Scrivere bene riesce a molti; scrivere in modo efficace riesce ad alcuni; scrivere in modo sintetico riesce a pochi. E tra quei pochi sono certa, anzi certissima, di non poter essere annoverata, giacché io con le parole ci gioco, mi ci arrotolo, mi ci accartoccio, e guai a me se dico in tre righe quello che potrei dire con dieci. La sintesi non rientra tra le mie qualità: tra il razionalismo della Bauhaus e le architetture barocche di Lecce, non ho dubbi su cosa scegliere per rappresentare il mio rapporto con le parole.
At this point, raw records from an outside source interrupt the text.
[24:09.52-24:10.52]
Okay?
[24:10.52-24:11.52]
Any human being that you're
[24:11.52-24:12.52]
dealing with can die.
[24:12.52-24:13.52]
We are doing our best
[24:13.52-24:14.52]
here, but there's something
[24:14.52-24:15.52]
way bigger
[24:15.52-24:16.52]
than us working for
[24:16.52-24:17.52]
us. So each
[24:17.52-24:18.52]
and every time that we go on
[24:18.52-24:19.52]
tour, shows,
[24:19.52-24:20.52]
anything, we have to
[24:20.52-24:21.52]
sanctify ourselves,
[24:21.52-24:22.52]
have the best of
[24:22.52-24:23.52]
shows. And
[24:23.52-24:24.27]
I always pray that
A volte giocare con le parole è molto gratificante: senti che il lettore ti segue proprio per il gioco che gli proponi. A volte però bisogna contenersi, ed è proprio con questo intendimento che ho deciso di iscrivermi al corso sulla scrittura sintetica, organizzato oggi presso l'Istituto Tiforma di Firenze. Giorno di ferie, pagamento in proprio della quota di iscrizione: il mio ente ritiene che la formazione su questo tema non rientri tra gli obiettivi di miglioramento che è disposto a condividere con me. Peccato per lui, dico io, visto che evidentemente non sa che nel 90% del mio tempo io scrivo: atti amministrativi, report, progetti, comunicati stampa, mail, recensioni, percorsi di lettura, testi per il web, post per la pagina istituzionale di Facebook o tweet sull'account istituzionale. Che il braccio destro non sappia che cosa fa il braccio sinistro è cosa talmente consueta da avere dato vita ad una frase stereotipata, e quindi tiremm'innanz.
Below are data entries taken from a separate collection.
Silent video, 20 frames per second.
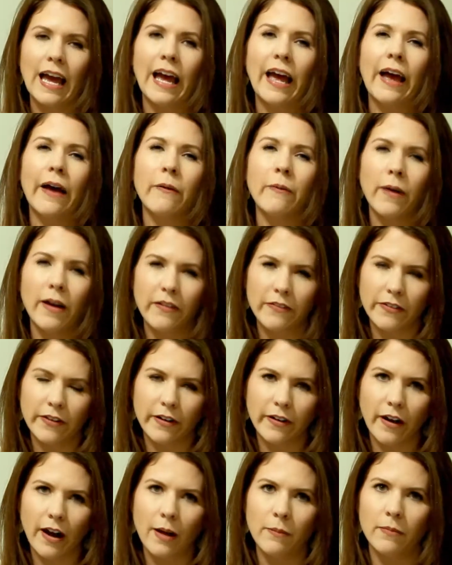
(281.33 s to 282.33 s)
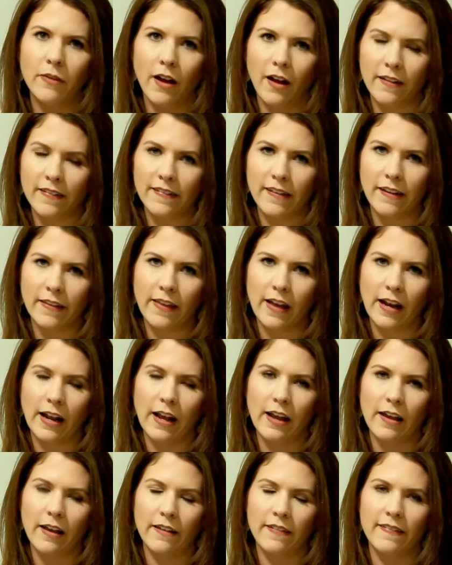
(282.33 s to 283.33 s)
However, I'm not seeing that
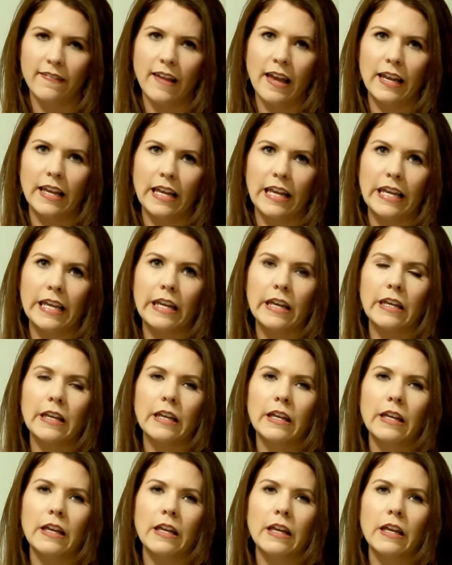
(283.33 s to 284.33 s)
has any heat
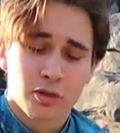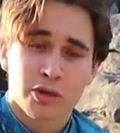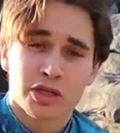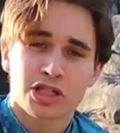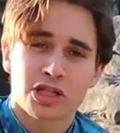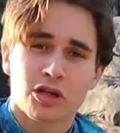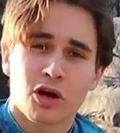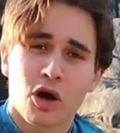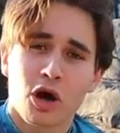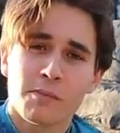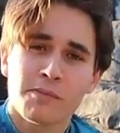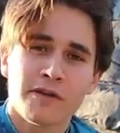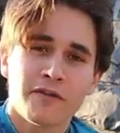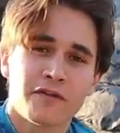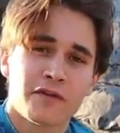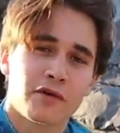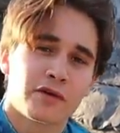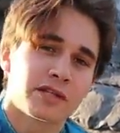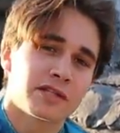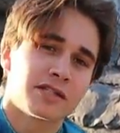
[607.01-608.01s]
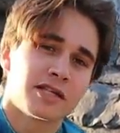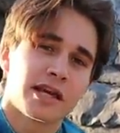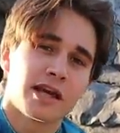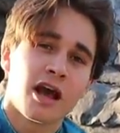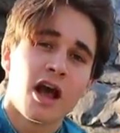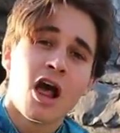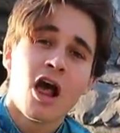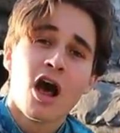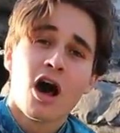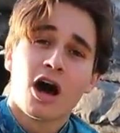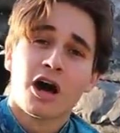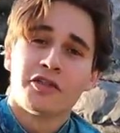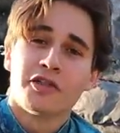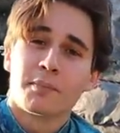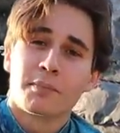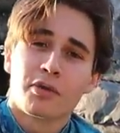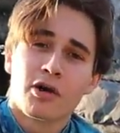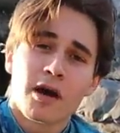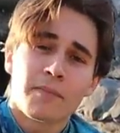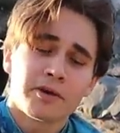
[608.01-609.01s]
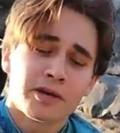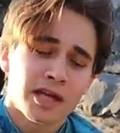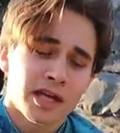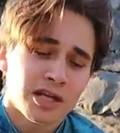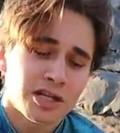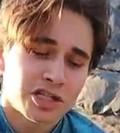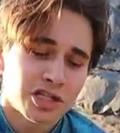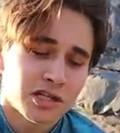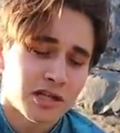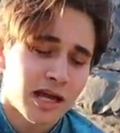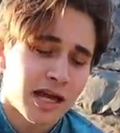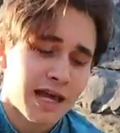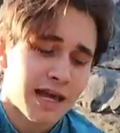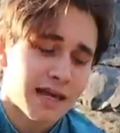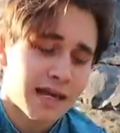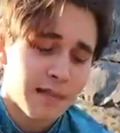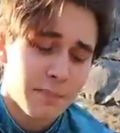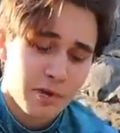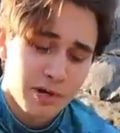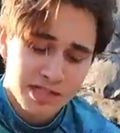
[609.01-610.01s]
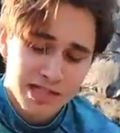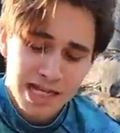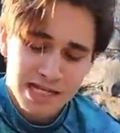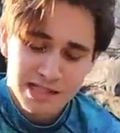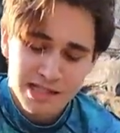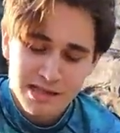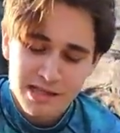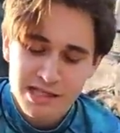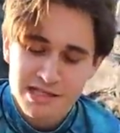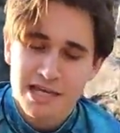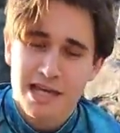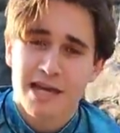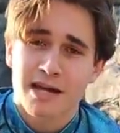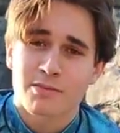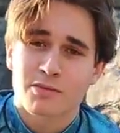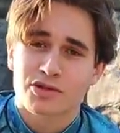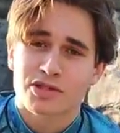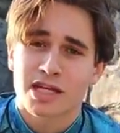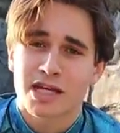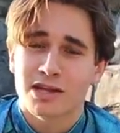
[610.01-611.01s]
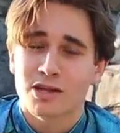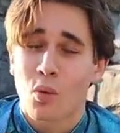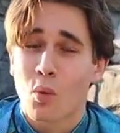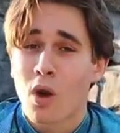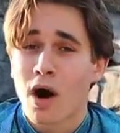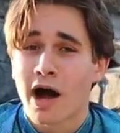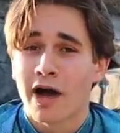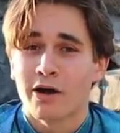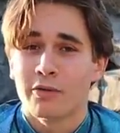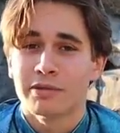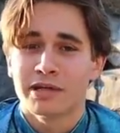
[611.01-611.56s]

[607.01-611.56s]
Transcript: We should all be focusing on the propagation and protecting these animals in the wild,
Alte aspettative, dunque, che sono chiamata ad adattare nel corso della giornata, visto che poi si finisce col parlare quasi completamente di altro: tutte cose interessanti e utili, ma non necessariamente attinenti a ciò che io credevo o speravo fosse il focus del corso. Titolo sbagliato, tutto qui. Meglio si fosse parlato di "scrittura efficace", senza riferimento alla sirena della sintesi dietro alla quale sono corsa.
Il docente è persona di esperienza, che si muove bene nella materia e coglie prontamente il lato positivo della scarsa numerosità dei partecipanti per coinvolgerci in una serie utile di esercizi pratici. Peccato la mancanza di materiale didattico strutturato: quel bel mezzo chilo di fotocopie rilegate, o quel bel failone in PDF con una montagna di articoli di approfondimento che ti fanno giurare e spergiurare che li leggerai subito, la sera stessa, approfittando della freschezza delle nuove nozioni apprese, e che di frequente vanno ad arredare le biblioteche domestiche o le memorie dei pc, senza essere degnati di uno sguardo.
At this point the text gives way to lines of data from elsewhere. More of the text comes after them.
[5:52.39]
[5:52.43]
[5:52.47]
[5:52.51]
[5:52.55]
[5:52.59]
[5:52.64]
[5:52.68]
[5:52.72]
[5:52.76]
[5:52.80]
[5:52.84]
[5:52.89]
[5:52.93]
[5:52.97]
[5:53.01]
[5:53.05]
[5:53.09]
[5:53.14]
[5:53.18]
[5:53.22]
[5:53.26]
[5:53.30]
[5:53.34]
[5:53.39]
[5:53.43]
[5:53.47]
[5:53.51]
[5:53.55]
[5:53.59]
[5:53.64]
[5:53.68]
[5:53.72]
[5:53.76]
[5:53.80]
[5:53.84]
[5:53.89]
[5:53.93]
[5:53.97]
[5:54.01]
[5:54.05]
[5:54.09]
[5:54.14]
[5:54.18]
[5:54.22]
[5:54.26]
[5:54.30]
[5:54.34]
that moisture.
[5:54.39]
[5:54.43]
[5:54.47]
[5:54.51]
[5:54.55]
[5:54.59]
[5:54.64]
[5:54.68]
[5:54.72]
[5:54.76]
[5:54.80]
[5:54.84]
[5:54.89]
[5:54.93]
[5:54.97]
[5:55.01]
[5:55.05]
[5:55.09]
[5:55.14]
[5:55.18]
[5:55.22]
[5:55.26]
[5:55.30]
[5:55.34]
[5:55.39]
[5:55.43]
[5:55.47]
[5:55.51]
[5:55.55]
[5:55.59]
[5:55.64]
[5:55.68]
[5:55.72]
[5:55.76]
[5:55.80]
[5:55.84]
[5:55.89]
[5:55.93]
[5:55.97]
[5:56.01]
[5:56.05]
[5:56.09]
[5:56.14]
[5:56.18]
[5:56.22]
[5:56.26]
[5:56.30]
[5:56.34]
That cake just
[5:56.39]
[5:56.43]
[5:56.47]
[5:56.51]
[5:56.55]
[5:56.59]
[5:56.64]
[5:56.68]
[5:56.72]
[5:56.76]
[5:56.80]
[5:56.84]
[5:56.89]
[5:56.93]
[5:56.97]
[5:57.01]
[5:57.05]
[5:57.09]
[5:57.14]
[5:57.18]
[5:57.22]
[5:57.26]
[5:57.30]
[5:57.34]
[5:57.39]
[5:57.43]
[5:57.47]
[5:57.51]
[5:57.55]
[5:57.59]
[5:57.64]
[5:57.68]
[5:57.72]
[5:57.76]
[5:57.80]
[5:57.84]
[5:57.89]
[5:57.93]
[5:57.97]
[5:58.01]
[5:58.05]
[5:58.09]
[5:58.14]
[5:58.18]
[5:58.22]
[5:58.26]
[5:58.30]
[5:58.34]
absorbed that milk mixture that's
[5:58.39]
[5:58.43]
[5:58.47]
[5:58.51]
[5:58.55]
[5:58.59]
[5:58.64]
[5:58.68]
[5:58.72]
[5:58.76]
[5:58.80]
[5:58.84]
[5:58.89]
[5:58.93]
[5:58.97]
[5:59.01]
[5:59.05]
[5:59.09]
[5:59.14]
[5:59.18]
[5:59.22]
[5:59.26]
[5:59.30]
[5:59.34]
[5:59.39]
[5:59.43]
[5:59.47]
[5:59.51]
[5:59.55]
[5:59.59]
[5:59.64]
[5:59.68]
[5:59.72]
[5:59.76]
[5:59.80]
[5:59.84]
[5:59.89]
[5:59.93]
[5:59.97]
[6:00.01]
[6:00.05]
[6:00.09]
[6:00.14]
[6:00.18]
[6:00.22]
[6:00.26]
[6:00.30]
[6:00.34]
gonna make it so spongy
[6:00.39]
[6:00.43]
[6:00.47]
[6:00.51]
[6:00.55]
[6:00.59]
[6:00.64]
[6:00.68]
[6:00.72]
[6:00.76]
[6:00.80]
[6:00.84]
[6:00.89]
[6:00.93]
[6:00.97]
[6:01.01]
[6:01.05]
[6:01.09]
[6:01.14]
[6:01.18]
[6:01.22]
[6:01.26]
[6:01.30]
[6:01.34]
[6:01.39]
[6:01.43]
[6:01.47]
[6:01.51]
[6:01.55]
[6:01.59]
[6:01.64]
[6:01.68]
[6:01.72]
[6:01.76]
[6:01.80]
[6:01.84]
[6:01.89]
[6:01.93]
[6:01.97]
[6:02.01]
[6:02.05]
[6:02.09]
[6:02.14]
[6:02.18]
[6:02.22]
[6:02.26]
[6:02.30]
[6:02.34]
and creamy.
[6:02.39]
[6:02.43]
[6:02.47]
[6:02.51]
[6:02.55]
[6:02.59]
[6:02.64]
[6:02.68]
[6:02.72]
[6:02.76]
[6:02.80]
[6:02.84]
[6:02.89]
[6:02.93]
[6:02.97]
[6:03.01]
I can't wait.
Nei miei corsi sono solita offrire ai partecipanti un bel po' di materiale di approfondimento, perché so quanto questo materiale possa incidere sulla percezione soggettiva sulla qualità dell'offerta formativa. Spero dunque che il docente tenga fede alla promessa di inviarci alcune proposte di approfondimento sui temi affrontati.
Mi diverte pensare di non aver condiviso con gli altri partecipanti la valutazione sul carattere spontaneo della scrittura della lista della spesa. Ma, signori miei, in tempi di spending review, quando è sempre più difficile arrivare alla fine del mese, fare la lista della spesa è un'arte che richiede una grande maestria: occorre valutare attentamente lo stato delle scorte, pianificare nell'immediato i consumi a venire, confrontare le offerte speciali di diverse catene commerciali (e quindi dar vita a liste diverse), documentarsi sul tipo di lampadina di cui abbiamo bisogno, trascrivere il modello del flacone di deodorante per ambienti di cui vogliamo acquistare la ricarica per poter evitare di buttare via i nostri soldi per articoli inutilizzabili.
E se tutto questo lavoro vi sembra piú facile e spontaneo che scrivere una lettera di protesta o comporre un comunicato stampa, signori miei, significa che non siete voi a casa a fare la spesa, ma c'è qualcun altro che ci pensa. That's why.